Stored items
* * *

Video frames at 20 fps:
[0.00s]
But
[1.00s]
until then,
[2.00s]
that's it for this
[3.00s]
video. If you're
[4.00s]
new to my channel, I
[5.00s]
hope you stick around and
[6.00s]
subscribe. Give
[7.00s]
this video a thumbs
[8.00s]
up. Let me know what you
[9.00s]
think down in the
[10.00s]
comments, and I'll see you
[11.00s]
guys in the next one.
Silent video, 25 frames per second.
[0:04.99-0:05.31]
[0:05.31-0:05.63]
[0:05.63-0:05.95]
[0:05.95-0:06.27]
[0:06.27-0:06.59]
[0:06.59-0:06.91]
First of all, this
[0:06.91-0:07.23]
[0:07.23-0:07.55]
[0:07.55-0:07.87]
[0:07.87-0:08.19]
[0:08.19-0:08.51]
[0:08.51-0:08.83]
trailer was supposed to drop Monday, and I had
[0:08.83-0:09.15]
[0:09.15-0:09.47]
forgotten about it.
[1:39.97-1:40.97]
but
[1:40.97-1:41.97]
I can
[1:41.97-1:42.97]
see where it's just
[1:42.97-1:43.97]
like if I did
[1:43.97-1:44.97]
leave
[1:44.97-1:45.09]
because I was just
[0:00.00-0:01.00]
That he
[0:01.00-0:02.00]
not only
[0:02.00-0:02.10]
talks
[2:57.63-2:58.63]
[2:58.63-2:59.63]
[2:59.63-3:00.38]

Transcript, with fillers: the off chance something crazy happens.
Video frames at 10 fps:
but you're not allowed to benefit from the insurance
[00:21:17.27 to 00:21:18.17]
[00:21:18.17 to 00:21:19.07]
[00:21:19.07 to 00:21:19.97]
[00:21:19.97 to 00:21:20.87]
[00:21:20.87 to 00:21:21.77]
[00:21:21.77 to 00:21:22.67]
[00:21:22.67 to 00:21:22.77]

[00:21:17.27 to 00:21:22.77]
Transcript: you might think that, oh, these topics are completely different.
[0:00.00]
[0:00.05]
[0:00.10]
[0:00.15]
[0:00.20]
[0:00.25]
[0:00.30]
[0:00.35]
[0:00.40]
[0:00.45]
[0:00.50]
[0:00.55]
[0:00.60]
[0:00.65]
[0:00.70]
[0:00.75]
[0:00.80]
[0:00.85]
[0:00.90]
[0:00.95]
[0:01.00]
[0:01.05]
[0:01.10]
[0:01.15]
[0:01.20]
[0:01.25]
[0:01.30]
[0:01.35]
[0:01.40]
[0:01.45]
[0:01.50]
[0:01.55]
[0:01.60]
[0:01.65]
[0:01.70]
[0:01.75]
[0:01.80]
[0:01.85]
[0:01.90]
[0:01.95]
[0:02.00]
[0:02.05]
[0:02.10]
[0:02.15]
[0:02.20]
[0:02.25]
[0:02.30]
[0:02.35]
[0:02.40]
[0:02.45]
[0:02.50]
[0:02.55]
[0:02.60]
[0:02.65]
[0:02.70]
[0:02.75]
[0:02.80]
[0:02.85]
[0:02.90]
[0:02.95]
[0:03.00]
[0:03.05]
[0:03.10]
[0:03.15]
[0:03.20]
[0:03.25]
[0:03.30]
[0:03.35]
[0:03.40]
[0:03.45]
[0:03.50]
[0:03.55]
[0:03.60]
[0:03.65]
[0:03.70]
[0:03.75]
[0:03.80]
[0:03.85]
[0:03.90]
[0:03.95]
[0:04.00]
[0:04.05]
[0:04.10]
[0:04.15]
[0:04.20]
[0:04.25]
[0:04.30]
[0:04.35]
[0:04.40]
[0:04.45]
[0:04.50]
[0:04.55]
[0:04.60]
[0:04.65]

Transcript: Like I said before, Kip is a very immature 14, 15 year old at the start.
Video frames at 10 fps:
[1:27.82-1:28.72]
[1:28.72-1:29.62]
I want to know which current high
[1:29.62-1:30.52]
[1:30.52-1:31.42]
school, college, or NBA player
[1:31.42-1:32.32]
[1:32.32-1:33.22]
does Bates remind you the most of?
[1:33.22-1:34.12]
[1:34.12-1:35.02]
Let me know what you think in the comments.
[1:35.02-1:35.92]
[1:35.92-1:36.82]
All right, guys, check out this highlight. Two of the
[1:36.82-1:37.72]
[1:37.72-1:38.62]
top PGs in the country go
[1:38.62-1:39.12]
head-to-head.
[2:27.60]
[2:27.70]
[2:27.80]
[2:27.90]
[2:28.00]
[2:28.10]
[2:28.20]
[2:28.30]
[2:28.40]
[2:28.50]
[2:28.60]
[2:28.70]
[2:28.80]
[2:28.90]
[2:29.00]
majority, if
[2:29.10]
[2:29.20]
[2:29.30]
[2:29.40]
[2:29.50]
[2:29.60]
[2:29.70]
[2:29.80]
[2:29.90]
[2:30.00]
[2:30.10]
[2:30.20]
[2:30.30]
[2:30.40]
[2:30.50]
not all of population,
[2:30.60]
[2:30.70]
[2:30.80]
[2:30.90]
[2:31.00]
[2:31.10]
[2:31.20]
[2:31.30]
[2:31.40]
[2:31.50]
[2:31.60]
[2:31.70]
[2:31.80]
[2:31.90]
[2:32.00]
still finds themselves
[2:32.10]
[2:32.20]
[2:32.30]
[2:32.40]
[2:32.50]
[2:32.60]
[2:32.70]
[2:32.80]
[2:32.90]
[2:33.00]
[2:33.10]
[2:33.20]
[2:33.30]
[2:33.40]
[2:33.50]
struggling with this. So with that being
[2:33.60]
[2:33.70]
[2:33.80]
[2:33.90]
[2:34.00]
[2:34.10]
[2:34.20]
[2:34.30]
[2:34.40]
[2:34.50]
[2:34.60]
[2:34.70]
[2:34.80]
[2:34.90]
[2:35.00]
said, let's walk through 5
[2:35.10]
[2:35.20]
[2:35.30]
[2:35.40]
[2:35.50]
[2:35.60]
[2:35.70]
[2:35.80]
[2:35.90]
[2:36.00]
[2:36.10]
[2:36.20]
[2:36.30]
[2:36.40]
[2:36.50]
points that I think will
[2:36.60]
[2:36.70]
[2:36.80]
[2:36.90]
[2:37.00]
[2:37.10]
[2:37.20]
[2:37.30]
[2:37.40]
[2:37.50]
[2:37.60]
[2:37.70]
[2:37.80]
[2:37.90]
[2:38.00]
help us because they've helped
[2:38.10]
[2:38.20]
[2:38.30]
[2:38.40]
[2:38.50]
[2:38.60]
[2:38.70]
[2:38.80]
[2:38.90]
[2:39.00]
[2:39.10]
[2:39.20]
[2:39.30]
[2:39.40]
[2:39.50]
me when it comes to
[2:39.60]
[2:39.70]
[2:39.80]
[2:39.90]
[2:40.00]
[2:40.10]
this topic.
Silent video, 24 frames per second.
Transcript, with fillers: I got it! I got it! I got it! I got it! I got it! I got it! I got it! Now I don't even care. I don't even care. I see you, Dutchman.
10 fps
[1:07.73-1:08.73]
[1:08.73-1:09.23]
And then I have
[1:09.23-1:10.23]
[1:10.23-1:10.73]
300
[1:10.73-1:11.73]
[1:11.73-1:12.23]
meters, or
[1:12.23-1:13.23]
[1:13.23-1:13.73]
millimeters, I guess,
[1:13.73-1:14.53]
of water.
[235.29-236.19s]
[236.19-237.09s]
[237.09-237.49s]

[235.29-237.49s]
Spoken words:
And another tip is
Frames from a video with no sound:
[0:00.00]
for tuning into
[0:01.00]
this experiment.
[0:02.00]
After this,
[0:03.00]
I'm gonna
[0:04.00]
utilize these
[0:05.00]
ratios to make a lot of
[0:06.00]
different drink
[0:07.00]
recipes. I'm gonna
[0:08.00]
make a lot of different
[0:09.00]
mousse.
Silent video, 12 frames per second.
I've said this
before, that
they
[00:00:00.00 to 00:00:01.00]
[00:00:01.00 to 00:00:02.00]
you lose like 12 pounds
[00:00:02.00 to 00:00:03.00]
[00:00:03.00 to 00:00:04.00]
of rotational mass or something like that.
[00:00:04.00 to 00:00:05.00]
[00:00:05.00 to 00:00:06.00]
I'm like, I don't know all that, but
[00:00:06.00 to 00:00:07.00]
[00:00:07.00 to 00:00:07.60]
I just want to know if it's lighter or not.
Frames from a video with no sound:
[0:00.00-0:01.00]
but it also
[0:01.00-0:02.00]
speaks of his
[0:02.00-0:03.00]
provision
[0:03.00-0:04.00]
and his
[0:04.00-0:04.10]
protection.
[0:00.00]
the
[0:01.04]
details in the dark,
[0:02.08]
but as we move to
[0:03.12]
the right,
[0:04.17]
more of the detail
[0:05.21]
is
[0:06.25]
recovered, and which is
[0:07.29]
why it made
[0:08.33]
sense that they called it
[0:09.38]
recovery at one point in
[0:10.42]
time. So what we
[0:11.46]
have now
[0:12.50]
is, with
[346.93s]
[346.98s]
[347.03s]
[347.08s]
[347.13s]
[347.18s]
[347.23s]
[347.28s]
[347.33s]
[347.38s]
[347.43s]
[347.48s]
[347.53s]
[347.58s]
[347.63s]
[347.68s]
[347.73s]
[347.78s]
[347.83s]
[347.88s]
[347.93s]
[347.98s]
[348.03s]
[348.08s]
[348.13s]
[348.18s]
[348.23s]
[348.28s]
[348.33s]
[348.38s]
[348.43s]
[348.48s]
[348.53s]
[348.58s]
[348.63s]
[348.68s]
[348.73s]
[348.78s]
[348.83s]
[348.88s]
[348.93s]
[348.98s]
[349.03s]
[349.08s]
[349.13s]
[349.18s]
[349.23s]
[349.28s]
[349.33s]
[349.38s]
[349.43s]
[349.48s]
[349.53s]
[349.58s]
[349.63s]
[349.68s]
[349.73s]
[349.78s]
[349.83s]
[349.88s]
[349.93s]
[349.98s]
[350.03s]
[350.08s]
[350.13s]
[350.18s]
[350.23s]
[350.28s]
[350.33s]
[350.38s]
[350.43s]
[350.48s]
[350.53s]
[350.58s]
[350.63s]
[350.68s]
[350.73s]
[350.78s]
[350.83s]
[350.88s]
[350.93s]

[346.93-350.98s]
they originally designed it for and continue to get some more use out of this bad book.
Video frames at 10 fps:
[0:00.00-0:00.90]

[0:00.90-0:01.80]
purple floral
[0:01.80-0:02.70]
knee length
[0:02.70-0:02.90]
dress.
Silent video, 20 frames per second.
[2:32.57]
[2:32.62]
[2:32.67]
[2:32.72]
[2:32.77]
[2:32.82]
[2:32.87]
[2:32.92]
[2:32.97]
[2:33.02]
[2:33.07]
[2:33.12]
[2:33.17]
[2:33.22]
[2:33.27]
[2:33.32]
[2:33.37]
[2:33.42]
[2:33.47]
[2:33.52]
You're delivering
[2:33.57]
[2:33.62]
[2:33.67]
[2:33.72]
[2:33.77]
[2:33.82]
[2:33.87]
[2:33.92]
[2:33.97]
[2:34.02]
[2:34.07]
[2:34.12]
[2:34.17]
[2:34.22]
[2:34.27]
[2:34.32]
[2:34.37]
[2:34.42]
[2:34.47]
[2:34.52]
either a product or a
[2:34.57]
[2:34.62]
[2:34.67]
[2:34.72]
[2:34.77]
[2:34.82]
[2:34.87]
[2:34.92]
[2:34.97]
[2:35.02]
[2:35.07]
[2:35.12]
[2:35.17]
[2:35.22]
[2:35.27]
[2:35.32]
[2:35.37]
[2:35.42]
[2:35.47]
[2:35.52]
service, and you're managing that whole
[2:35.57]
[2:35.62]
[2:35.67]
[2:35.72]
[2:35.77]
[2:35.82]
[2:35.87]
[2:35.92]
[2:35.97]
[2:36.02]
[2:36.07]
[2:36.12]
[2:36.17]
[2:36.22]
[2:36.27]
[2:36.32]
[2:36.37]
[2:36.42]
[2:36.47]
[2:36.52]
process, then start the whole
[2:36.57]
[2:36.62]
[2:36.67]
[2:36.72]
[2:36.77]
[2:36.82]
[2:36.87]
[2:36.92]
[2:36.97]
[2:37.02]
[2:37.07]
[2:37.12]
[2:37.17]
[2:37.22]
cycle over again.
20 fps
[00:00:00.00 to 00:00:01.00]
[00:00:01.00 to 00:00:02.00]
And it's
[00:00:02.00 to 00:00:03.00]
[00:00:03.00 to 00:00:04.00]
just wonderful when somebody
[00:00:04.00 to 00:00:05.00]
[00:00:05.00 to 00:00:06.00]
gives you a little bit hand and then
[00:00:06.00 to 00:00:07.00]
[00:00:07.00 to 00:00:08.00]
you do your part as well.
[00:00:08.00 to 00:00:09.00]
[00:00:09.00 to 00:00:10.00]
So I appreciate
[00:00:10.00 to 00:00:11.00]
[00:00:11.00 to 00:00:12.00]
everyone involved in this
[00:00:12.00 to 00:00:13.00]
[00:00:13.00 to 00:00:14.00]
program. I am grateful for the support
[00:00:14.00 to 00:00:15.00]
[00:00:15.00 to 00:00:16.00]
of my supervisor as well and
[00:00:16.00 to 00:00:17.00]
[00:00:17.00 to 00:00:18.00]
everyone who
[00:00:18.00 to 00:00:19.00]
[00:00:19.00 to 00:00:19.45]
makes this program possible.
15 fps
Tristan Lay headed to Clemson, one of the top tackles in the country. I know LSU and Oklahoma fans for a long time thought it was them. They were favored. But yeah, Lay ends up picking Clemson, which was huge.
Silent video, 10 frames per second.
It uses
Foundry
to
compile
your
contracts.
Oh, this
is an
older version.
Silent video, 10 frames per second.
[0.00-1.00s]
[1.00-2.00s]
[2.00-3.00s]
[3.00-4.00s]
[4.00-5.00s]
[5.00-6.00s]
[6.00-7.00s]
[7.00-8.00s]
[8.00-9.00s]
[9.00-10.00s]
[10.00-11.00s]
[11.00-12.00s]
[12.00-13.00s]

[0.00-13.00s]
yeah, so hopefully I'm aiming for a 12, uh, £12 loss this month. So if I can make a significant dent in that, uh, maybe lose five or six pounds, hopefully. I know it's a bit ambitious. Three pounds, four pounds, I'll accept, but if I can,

* * *

Once the lines containing "fillers" in the data above are counted, give the total by itself.

Answer to the exercise >>
2